WHAT YOU WILL DO »
Work through the data line by line, gathering every line that has the word "Silent".

RECORD SET »
====================
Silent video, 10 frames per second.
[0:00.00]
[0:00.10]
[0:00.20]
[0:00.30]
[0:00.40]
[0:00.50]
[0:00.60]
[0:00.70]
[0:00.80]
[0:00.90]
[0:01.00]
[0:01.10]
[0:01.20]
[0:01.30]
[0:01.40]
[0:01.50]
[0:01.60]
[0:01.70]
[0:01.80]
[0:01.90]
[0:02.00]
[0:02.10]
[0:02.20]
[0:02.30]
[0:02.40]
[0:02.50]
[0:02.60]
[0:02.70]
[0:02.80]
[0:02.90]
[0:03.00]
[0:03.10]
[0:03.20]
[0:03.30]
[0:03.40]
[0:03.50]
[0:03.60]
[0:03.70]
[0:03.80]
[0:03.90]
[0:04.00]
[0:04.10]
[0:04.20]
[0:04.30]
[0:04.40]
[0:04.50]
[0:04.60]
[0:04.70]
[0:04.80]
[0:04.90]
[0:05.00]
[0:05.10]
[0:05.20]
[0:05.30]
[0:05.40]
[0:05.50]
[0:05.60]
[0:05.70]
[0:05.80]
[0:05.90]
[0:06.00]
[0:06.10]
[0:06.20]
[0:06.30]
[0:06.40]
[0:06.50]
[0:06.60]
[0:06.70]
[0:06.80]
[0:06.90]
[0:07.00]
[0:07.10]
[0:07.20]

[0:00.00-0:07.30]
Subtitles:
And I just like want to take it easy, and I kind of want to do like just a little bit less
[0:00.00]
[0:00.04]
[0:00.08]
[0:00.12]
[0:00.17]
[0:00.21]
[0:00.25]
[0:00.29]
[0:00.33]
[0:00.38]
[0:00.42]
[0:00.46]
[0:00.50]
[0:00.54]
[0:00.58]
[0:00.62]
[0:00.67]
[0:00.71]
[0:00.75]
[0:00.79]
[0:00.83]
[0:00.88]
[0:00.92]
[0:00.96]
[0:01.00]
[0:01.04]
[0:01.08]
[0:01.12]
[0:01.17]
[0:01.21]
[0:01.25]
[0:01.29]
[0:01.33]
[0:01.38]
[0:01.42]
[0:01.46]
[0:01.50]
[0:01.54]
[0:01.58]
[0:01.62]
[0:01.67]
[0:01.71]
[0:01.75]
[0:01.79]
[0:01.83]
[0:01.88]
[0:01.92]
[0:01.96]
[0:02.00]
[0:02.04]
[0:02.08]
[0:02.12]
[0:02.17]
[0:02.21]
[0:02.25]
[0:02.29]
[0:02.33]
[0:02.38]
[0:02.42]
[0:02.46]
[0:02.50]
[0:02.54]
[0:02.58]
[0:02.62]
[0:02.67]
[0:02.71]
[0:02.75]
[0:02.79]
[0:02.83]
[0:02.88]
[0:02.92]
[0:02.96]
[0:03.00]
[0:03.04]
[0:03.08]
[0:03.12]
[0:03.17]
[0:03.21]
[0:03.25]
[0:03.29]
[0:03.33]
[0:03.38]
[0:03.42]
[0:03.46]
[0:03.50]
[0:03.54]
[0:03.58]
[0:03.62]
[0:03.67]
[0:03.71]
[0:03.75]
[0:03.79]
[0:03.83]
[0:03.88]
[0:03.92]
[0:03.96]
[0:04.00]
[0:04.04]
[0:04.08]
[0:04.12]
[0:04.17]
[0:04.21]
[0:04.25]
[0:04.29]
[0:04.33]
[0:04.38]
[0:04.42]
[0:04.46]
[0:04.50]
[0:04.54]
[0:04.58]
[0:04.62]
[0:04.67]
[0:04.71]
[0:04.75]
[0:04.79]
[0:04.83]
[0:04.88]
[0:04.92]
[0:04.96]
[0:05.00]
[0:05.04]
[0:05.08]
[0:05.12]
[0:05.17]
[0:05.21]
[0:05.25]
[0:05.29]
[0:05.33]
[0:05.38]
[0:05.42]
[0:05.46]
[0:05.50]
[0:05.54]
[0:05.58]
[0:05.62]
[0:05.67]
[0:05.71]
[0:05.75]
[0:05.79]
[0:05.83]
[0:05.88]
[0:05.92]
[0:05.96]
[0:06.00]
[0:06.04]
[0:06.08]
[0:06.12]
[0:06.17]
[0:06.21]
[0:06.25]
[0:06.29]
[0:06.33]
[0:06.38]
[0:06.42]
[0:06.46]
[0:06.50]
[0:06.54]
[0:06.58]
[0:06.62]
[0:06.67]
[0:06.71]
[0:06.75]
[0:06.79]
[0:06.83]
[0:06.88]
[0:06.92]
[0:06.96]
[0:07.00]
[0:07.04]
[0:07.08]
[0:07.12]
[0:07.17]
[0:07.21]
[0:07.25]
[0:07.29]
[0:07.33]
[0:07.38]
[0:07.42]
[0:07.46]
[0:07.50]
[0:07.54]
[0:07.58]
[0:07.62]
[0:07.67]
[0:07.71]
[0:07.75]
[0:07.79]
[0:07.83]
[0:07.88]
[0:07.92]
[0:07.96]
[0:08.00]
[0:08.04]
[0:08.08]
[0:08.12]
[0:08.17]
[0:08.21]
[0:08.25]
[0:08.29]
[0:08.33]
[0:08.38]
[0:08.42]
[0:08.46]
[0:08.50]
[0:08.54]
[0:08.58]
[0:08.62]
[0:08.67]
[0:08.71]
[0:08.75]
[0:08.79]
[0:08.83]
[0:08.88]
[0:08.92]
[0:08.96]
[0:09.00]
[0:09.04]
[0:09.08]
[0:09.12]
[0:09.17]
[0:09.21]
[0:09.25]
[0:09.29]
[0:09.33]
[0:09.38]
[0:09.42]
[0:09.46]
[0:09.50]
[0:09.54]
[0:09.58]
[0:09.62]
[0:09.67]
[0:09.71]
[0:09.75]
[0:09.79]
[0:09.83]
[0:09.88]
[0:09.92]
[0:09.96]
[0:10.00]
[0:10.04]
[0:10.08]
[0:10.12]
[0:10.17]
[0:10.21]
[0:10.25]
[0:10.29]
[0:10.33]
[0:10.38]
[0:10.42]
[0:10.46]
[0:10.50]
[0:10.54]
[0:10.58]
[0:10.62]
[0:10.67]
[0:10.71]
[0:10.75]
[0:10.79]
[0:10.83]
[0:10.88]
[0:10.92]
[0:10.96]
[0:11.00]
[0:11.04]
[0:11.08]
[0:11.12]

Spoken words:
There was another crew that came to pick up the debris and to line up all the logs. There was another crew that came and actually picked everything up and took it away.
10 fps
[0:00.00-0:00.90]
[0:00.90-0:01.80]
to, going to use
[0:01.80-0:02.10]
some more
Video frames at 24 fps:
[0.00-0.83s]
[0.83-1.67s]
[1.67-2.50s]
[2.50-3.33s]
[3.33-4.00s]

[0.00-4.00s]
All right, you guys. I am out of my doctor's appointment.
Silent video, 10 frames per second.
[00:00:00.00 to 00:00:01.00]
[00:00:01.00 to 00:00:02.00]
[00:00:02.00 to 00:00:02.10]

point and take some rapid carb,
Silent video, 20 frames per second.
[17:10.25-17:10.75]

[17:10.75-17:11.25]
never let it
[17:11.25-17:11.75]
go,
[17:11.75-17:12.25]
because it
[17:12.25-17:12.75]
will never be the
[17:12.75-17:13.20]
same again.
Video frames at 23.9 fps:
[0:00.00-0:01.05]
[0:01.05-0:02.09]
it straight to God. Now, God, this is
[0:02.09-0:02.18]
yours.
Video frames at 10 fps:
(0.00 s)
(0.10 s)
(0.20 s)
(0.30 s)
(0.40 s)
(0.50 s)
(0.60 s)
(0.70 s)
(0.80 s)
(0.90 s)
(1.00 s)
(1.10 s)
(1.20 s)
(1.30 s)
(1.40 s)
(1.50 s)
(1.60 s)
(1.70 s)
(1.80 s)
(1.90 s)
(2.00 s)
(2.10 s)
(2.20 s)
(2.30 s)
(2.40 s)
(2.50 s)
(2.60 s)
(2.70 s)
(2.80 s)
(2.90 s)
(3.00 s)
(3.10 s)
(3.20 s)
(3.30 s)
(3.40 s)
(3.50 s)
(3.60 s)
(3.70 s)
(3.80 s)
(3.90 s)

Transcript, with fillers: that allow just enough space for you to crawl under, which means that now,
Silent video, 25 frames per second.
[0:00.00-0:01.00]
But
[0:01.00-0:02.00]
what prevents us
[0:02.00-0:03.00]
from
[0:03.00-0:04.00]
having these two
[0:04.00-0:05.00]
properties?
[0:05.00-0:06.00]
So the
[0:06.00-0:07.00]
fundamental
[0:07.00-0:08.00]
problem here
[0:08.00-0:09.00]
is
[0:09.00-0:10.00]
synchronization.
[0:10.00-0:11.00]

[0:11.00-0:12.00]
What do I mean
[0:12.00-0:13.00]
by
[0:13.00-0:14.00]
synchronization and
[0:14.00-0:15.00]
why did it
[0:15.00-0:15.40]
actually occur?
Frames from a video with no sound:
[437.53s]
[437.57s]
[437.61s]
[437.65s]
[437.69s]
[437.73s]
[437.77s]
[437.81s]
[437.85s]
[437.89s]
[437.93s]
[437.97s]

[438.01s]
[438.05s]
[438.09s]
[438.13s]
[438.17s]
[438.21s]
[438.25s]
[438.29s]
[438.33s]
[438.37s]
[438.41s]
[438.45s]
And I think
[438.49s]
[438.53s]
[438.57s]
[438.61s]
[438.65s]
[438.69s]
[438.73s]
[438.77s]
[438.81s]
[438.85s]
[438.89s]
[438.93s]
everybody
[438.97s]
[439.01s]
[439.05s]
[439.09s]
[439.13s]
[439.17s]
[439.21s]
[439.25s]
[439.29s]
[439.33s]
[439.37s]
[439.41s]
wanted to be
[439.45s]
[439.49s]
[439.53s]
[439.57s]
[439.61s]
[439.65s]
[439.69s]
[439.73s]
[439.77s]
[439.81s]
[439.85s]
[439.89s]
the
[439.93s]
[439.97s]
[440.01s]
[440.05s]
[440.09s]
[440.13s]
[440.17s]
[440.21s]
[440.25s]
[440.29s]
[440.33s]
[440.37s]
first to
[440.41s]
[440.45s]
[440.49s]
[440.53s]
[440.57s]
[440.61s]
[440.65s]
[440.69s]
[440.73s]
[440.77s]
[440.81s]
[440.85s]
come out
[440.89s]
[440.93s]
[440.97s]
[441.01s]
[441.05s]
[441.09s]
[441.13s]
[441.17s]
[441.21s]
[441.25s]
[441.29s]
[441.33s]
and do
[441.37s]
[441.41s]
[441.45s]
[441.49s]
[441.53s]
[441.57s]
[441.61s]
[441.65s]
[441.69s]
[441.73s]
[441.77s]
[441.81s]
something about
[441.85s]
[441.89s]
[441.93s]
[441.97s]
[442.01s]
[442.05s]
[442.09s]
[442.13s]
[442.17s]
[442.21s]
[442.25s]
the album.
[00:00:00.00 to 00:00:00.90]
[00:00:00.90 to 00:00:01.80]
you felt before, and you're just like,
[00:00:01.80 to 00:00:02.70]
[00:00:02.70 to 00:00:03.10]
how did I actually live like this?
====================
ANSWER »
Silent video, 10 frames per second.
Silent video, 10 frames per second.
Silent video, 20 frames per second.
Silent video, 25 frames per second.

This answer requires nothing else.